Áreas dos municípios de Nova Esperança do Piriá, Cachoeira do Piriá, Viseu e Garrafão do Norte passaram pela fiscalização. Não houve prisões. A ação teve a coordenação das Diretorias de Polícia do Interior e de Polícia Especializada, com 30 policiais civis da Divisão de Repressão ao Crime Organizado e da Superintendência Regional da Zona do Salgado, sob o comando dos delegados Hennison Jacob, da DRE, e Luís Xavier, superintendente da regional.

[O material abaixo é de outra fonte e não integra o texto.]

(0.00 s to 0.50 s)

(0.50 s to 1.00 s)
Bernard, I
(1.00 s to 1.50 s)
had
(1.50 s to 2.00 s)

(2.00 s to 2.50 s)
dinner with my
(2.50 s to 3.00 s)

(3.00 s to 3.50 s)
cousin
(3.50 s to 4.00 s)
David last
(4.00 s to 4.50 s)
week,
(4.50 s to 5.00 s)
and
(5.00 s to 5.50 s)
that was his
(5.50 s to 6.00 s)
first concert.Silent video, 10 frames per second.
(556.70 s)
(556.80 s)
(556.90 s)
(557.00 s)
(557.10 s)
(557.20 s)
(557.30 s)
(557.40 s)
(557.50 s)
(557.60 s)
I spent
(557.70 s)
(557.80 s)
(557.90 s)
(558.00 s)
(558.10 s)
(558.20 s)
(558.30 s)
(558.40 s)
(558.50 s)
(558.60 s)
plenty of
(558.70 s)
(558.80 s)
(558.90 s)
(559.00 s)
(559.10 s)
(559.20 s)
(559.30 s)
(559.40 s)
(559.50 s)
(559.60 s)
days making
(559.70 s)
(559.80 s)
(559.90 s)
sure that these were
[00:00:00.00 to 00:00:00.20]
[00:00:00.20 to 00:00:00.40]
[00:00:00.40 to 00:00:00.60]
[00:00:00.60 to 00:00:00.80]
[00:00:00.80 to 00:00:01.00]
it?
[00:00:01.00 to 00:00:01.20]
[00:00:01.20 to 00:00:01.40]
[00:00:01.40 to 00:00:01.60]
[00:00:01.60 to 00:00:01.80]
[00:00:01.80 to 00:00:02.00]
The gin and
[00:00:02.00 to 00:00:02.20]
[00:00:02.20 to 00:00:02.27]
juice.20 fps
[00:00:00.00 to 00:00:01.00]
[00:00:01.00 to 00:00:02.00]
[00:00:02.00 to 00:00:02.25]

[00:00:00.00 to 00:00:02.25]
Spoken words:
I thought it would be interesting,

Dois peritos criminais do Centro de Perícias Científicas Renato Chaves, responsáveis em fazer a constatação da droga ainda nas roças, e uma equipe do COE (Comando de Operações Especiais), da PM, também atuaram na operação. Os policiais civis chegaram, na segunda-feira passada, à região para deflagrar a ação policial, mediante levantamento prévio feito para apontar os locais de plantação da erva.
O nome da operação Coivara é alusivo a uma técnica agrícola utilizada em comunidades quilombolas, indígenas e ribeirinhas no Brasil, que consiste em fazer uma plantação através da derrubada da mata nativa, seguida pela queima da vegetação. A mesma usada para a plantação de maconha na região.
A plantação fica intercalada entre outras culturas (rotação de culturas), como o arroz, o milho e o feijão. A característica extremamente rudimentar dessa técnica agrícola leva ao rápido esgotamento do solo, fazendo com que as terras precisem ficar em descanso de 3 a 12 anos e causando a derrubada de grandes áreas de mata.